Conservative estimates tailored to new realities enabled the New York flagship sales of post-War and contemporary art to set solid selling rates. But, for both major houses, the financial gulf between this year and 2008 was enormous.
Sotheby's $40.1m (£29.3m) sale on May 5 was the smallest New York contemporary auction since May 2003 and down 87 per cent on last year.
Bidding was consistently thin, especially for anything more than $1m, with investors now wary of what has proved a highly volatile asset class. But 39 of the 48 lots were sold which was testament to what Tobias Meyer, the worldwide director of Sotheby's contemporary art department and the evening's auctioneer, described as "a recalibrated market".

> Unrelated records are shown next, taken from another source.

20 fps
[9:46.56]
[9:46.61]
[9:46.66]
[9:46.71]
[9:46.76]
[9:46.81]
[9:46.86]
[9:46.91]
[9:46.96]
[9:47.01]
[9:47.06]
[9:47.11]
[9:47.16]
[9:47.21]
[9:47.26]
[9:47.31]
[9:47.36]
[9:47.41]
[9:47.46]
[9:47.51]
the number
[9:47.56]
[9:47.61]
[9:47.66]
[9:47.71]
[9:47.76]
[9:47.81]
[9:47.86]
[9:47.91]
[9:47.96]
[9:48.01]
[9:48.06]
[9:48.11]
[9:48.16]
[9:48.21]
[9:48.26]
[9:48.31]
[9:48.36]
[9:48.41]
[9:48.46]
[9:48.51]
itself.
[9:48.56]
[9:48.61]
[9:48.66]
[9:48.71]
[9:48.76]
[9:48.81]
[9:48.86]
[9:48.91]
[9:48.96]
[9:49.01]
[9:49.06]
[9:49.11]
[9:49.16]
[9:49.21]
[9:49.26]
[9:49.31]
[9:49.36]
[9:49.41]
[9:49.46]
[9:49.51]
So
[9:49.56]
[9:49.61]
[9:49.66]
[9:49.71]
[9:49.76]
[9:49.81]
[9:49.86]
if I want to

Jeff Koons'Baroque Egg with Bow (Turquoise/Magenta) was part of the artist's Celebration series which includes the Balloon Flower (Magenta) sold by Christie's in London last June for £11.5m and the hot-pink Hanging Heart (Magenta/Gold) which sold for $21m (£10.5) in November 2007 at Sotheby's in New York. Here, the 7ft (2.13m) blue and pink Easter egg, entered for sale by the hedge fund manager Daniel Loeb, who bought it from Gagosian in 2004 for around $3m, was here estimated at $6m-8m.

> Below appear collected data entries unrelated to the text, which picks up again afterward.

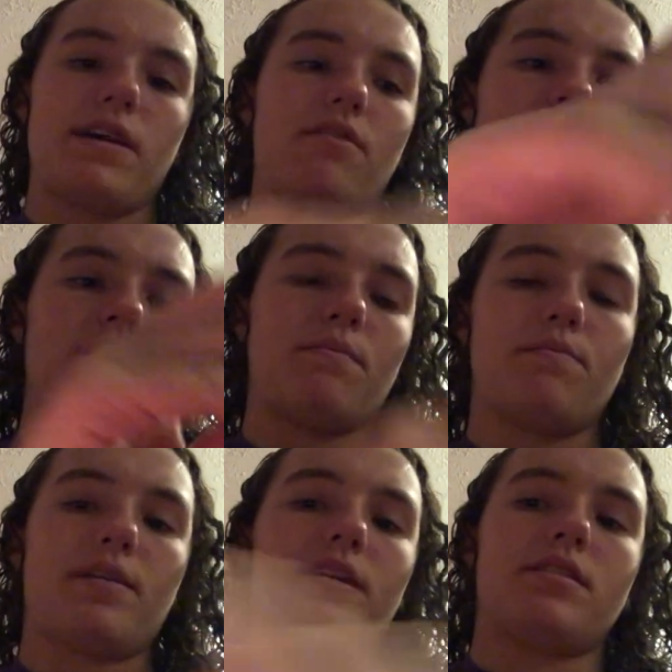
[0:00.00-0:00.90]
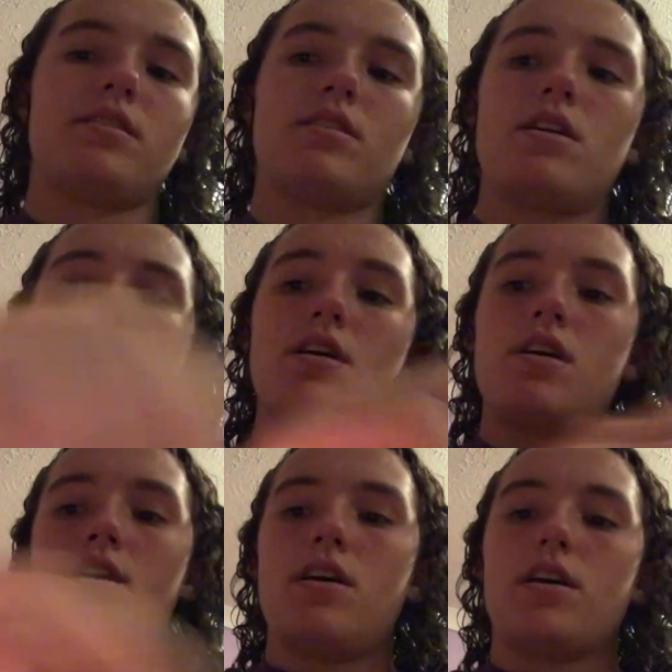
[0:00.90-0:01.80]
powder, but
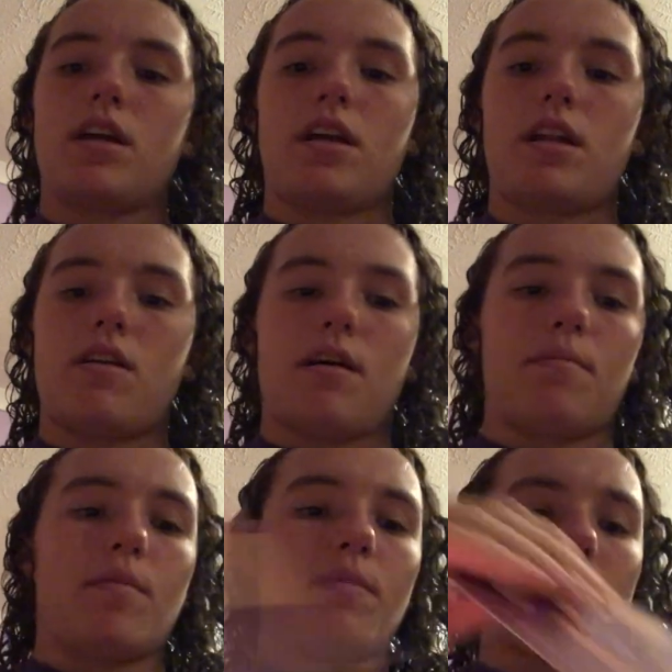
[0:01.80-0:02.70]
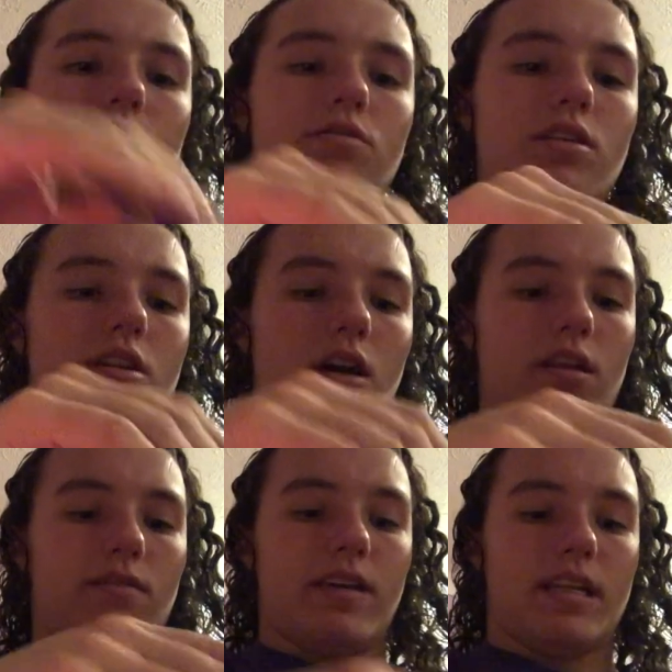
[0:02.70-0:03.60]
you know, I'm gonna be using
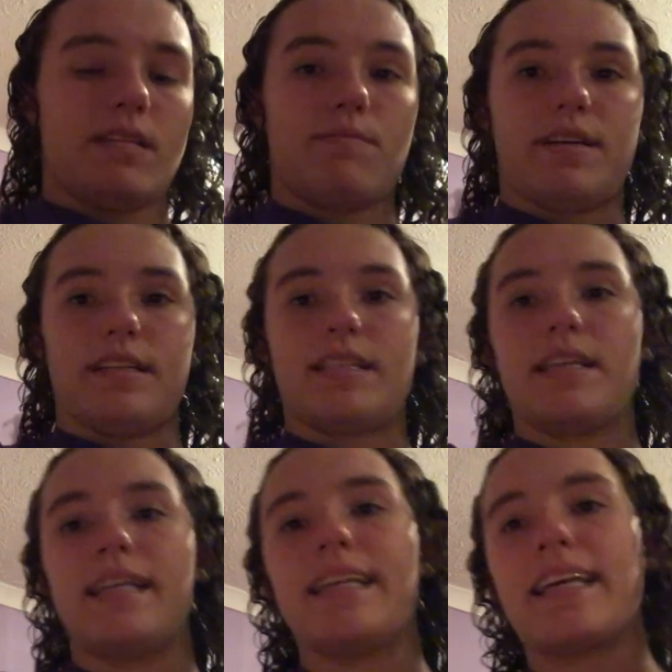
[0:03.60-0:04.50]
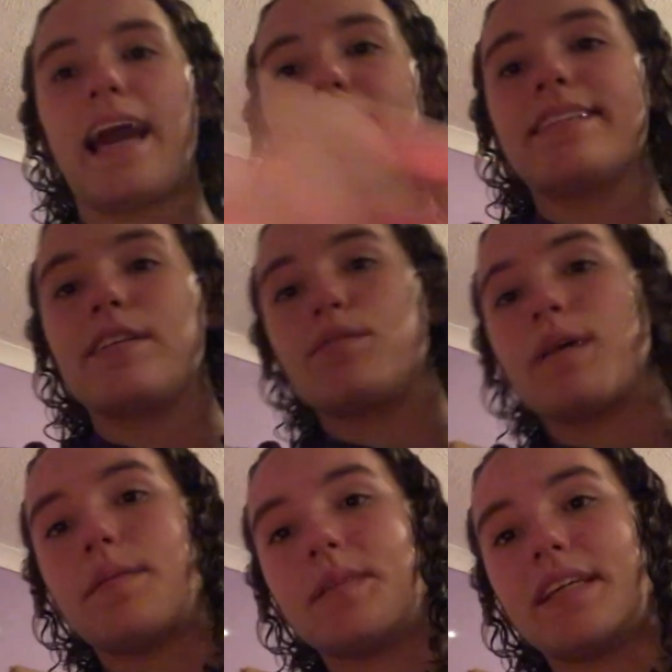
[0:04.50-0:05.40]
all of it. But yeah, there's
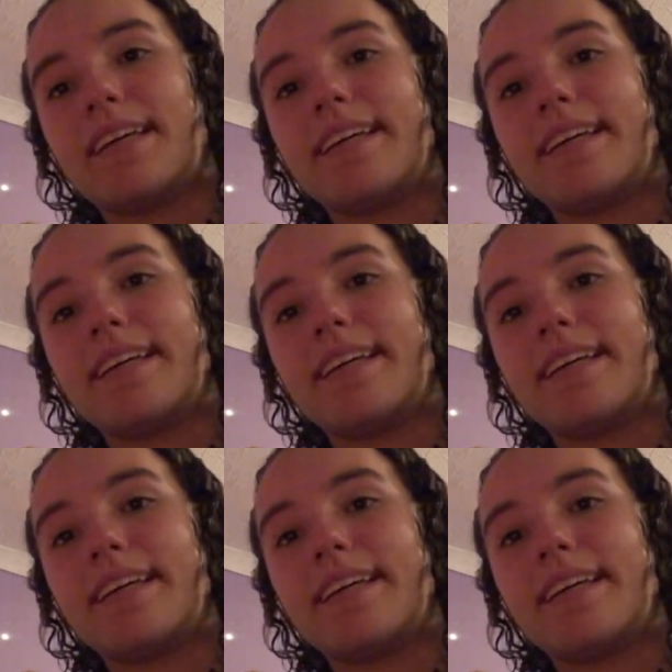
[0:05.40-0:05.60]
my Ipsy.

It was a relatively modest sum but Larry Gagosian, the Manhattan dealer who represents Koons, was the winning bidder at $4.8m (£3.4m).
"There are a number of people who have serious investments - emotional, art historical and financial - in Jeff Koons," commented New York art adviser Cristin Tierney after the sale. "It had to sell."
Greek industrialist Dakis Joannou, who established the Deste Foundation for Contemporary Art in Athens in 1983, sold two major works that had received undisclosed 'irrevocable' bids from a third party prior to sale. This was a less risky move than the guarantees that proved so costly in the last round of contemporary sales.
Joannou's consignment included a 1988 self-portrait by German artist Martin Kippenberger, whose retrospective at New York's Museum of Modern Art closed just a day before the sale. The artist's 1988 Untitled attracted two bidders, selling to Zurich dealer Iwan Wirth for $3.6m (£2.6m), or more than double the artist's previous record.
Genuine competition broke out for the early Alexander Calder standing mobile Ebony Sticks in Semi-Circle from 1934. Pitched at $1m-1.5m, five bidders took it to $3.05m (£2.2m).
The following day Christie's offered 54 contemporary works estimated to fetch a total of $71.5m-104.5m, again a vastly diminished offering in both volume and price levels. The sale totalled $80.9m (£57.8m) with only five failed to find buyers. The equivalent sale a year ago brought $294m (£158m).
But there was certainly more action at Christie's than there had been the night before, a different face of the market that reflected the inclusion of predominantly classic post-War works, particularly the 20 paintings, drawings and sculptures from the estate of Betty Freeman. The Los Angeles arts patron, who died in January at the age of 87, collected Abstract Expressionism and Pop Art from the 1950s. Many of these works were on the secondary market for the first time.
A rare early painting by Sam Francis from 1954, entitled Grey, which went above its top estimate to sell at $3.2m (£2.3m), was first exhibited in Dorothy Miller's seminal 1954 MoMA show Twelve Americans and was acquired by Freeman directly from the artist with whom she enjoyed a long friendship.
Freeman herself was the subject of David Hockney's 1966-67 Beverly Hills Housewife- one of the best-known acrylics from the so-called California Dreaming series. Hockney's massive double canvas, which measured 12ft long by 6ft high (3.66 x 1.83m), showed a tanned Ms Freeman standing in a long pink gown on the patio of her home. It brought a record $7m (£5m) - comfortably within the $6m-10m estimate. The previous record for Hockney was the £2.6m bid for The Splash at Sotheby's Bond Street in 2006.
At the height of the contemporary boom in February 2007, Sotheby's sold Peter Doig's 1990 oil White Canoe for a remarkable £5.1m, a price that has since proved difficult to replicate. Nevertheless, aided by a retrospective at Tate Britain last summer, his Night Fishing, a 1993 painting of a lone fishing boat at dusk, sold to Victoria Gelfand from the Gagosian Gallery for an above-estimate $4.1m (£2.9m).
Phillips de Pury struggled with their Part I contemporary sale on May 14. Despite the input of works from the collection of Charles Saatchi, the sale struggled to bring half of its $12.2m-17m estimate, with 12 of the 43 lots unsold. The top lot at $900,000 (£643,000) was Philip Guston's 1975 Anxiety.